Sol na pele

O sol bateu no meu rosto naquele amanhecer de verão. Sempre que sinto este calor dos raios na pele, lembro-me dos conselhos da dermatologista, soando em meus ouvidos como determinação: “evite sol na pele, principalmente nos braços.” Há tempos sofro da doença de pele chamada de poroceratose actínica, que pode ser traduzida levianamente como pequenas manchas espalhadas pelos braços, provocada, segundo médicos, pela exposição ao sol.

Bem, eram os anos setenta e jovens estavam mais interessados em bronzear a pele do que cuidar da saúde. Ninguém pensava em protetor solar, ao contrário, bolsas e mochilas carregavam bronzeadores e outros experimentos como óleo queimado.

Eu não dormi no ônibus. A viagem de Belo Horizonte a Marataízes transcorreu aos solavancos provocados por estradas em condições precárias, assim como o próprio ônibus da Viação São Geraldo. O amigo dormia ao lado, a cabeça resvalando para o meu ombro vez ou outra, até que um buraco maior o fazia acordar sobressaltado. Segundos depois, a cabeça pendia novamente.

Chegamos em Marataízes por volta de seis horas da manhã. Caminhamos até a casa, distante pouco mais de dez minutos da rodoviária, quer dizer, uma rua que servia como parada de ônibus. O pai estava acordado, à porta, esperando. A mãe, preparando o café cheiroso. Pão quente, um pedaço de bolo, nada caseiro, coisas da padaria mesmo, mas que remetiam àquelas manhãs de férias em família. O pai e a mãe já estavam na praia há uma semana. Eu começara a trabalhar naquele ano, estava aproveitando o feriado, três dias corridos, para correr atrás de um dos prazeres que me acompanha desde criança e, creio, se estenderá até o fim: o mar.

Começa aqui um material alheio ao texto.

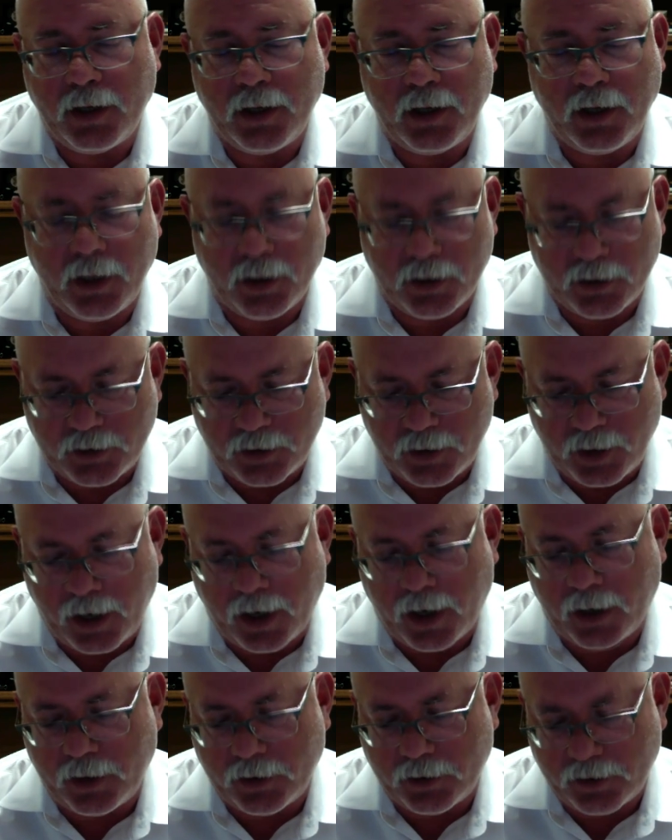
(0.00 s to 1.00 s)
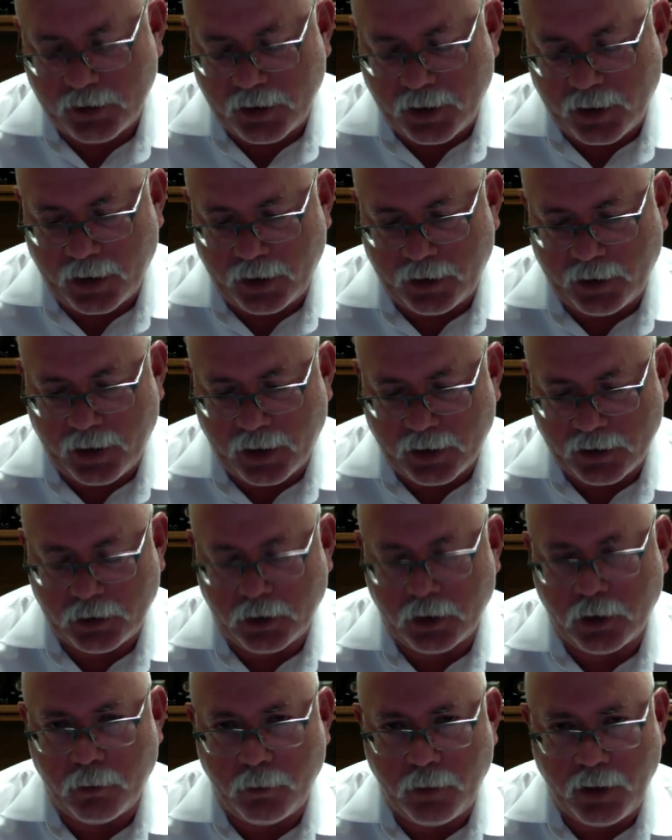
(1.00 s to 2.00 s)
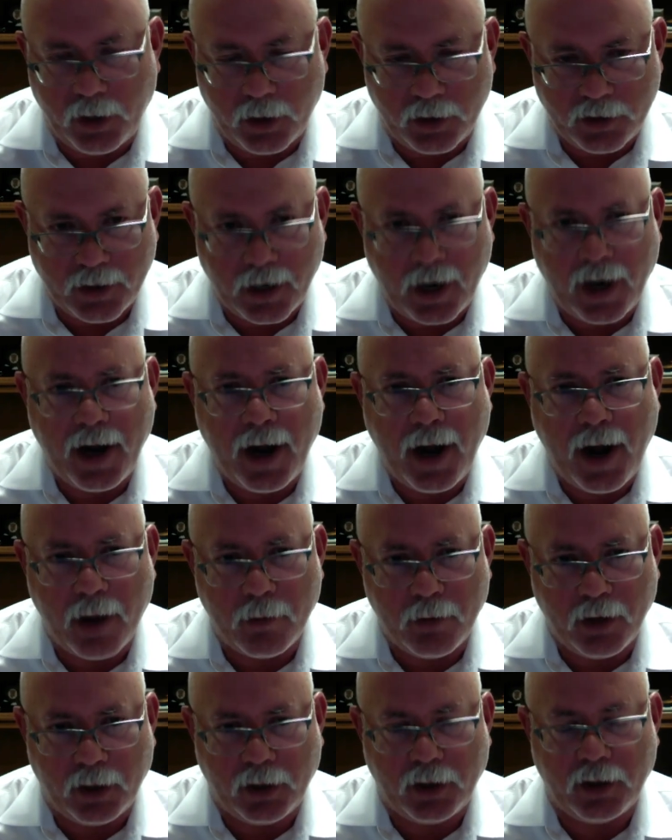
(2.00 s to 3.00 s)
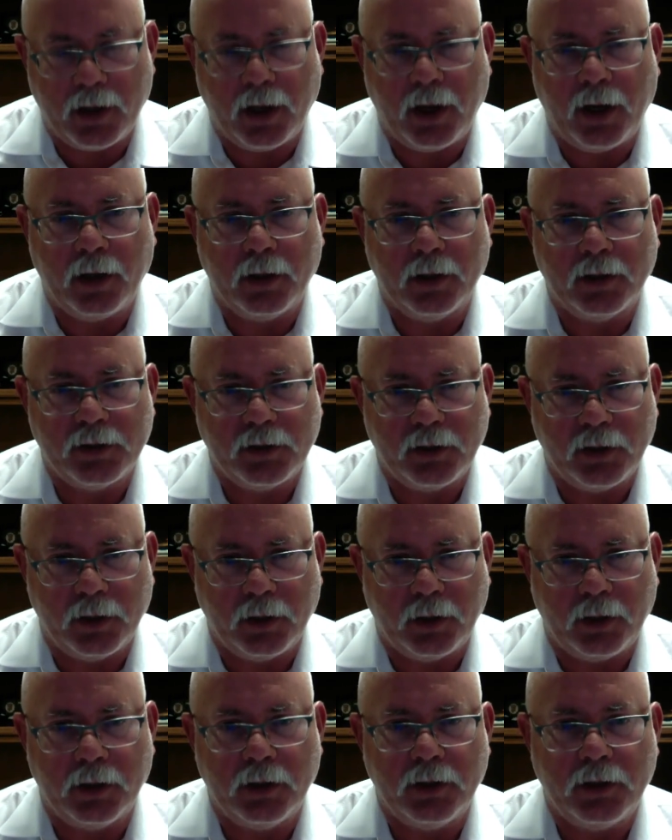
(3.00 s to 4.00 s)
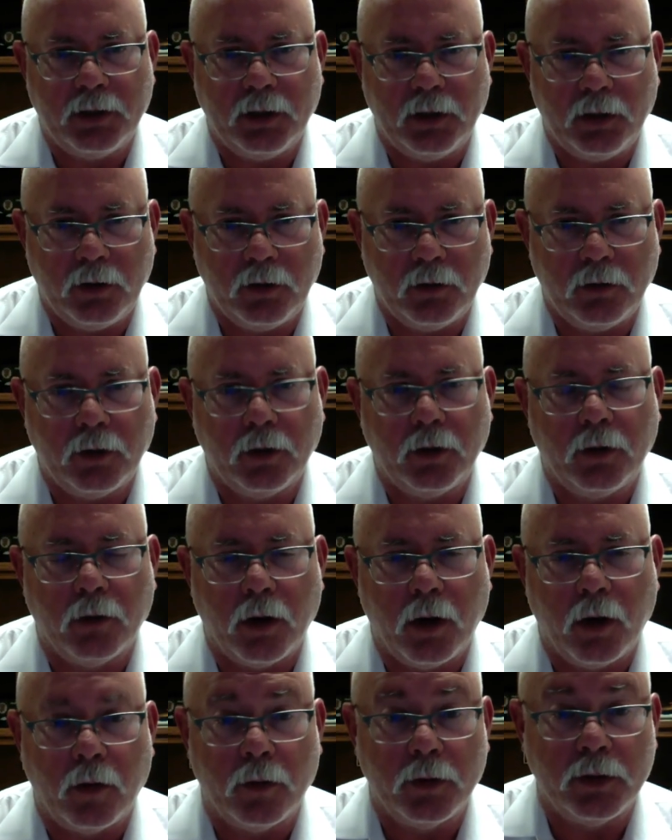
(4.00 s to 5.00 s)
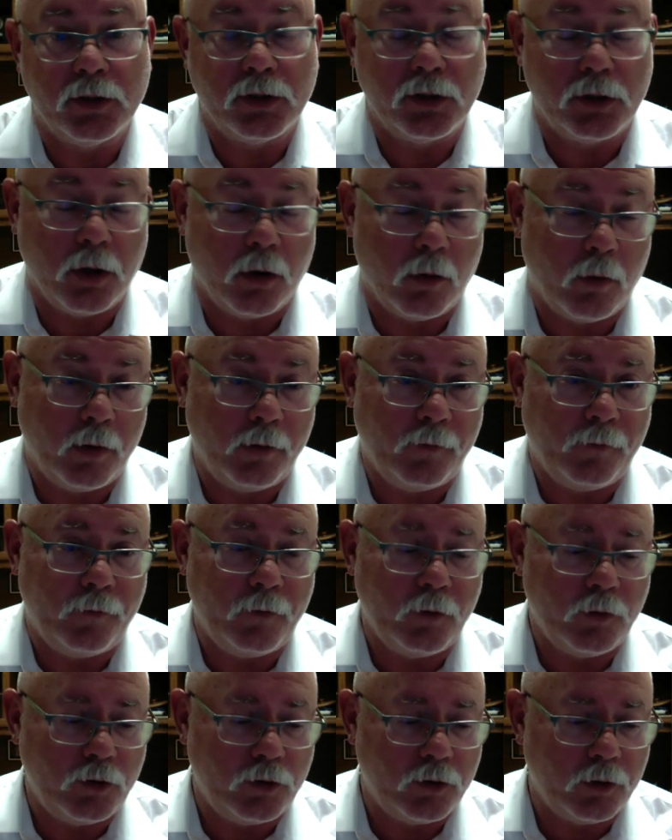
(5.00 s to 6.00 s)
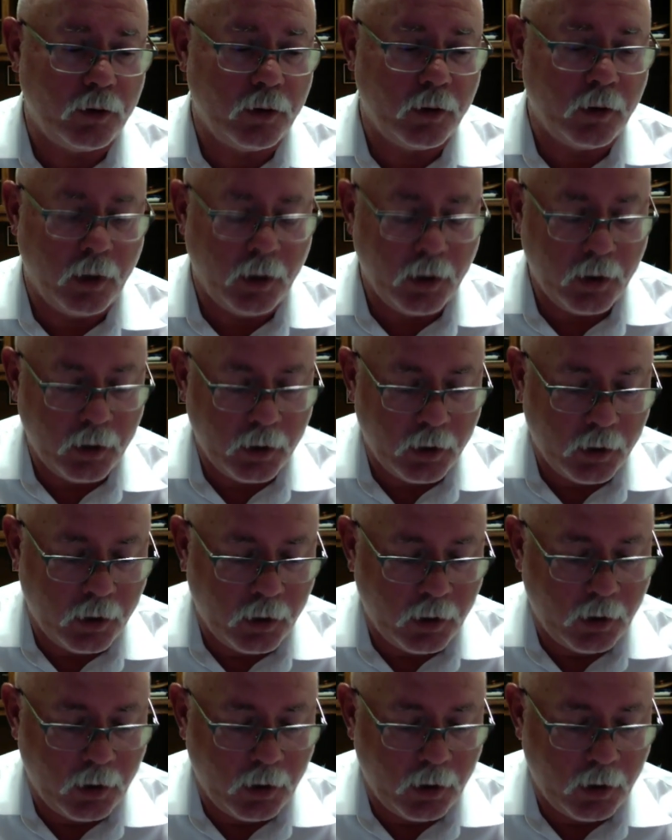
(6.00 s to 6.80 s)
the idea is that that's going to be a dynamic thing that's going to continue to grow. And so in future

Enquanto tomava café, meus pensamentos já estavam na areia, na brisa no rosto, no sol,  nos mergulhos cortando as ondas. Vocês vão dormir um pouco? perguntou a mãe. Não. Vamos para a praia, onde chegamos poucos minutos depois.

Era novembro. Não um novembro úmido e chuvoso na alma de Ismael. Um novembro ensolarado. Sentei-me na areia, os olhos presos no azul, os ouvidos entregues ao bater das ondas, as mãos brincando com a areia. Deitei-me, como fazia quando criança, olhos fechados, vagando entre devaneios poéticos, imagens à tôa da namorada que deixei em Belo Horizonte, não me recordo bem, memórias da adolescência são apenas imagens que se traduzem em textos para o escritor.

Acordei quarenta minutos depois, sentindo ardência pelo corpo. Estava sozinho, o amigo deve ter saído para caminhar. As sombrinhas de praia se espalhavam pela areia, famílias chegavam com suas caixas de isopor, brinquedos de plástico para as crianças e demais quinquilharias que fazem do dia na praia verdadeiro acampamento. Meu corpo estava em brasa. Mal consegui me levantar e caminhar até a casa. A mãe esteve prestes a desmaiar ao ver um corpo irreconhecível, fumegante, entrar pela porta. Providenciou um banho frio, ordenou ao pai corrida à farmácia e, minutos depois, me lambuzava de cremes, se assustando com pequenos gemidos à medida que deslizava as mãos pelo meu corpo. Passei o dia buscando posições em cadeiras, impossível deitar. À noite, bolhas tomaram as costas. Quando eu chegava ao espelho, imaginava a pele despregando de meu rosto, quase filme de terror.

Passei os três dias do feriado às voltas com estes tormentos da pele, rezando para que, como camaleão, eu pudesse retomar a cor original. Isso aconteceu meses depois, à medida que as bolhas cederam lugar a manchas espalhadas e a pele queimada foi se desgrudando lentamente, me transformando em um ser de tonalidades indistintas.

Eram os anos setenta. Deixaram memórias de noites passadas em bancos desconfortáveis de ônibus, pai e mãe radiantes ao ver o filho sentado à mesa do café da manhã, o cheiro do mar, o sol da manhãzinha revigorando, mãos materna lambuzadas de creme, deslizando cuidadosamente pelas minhas costas. Marcas que ficaram, assim com esta poroceratose actínica.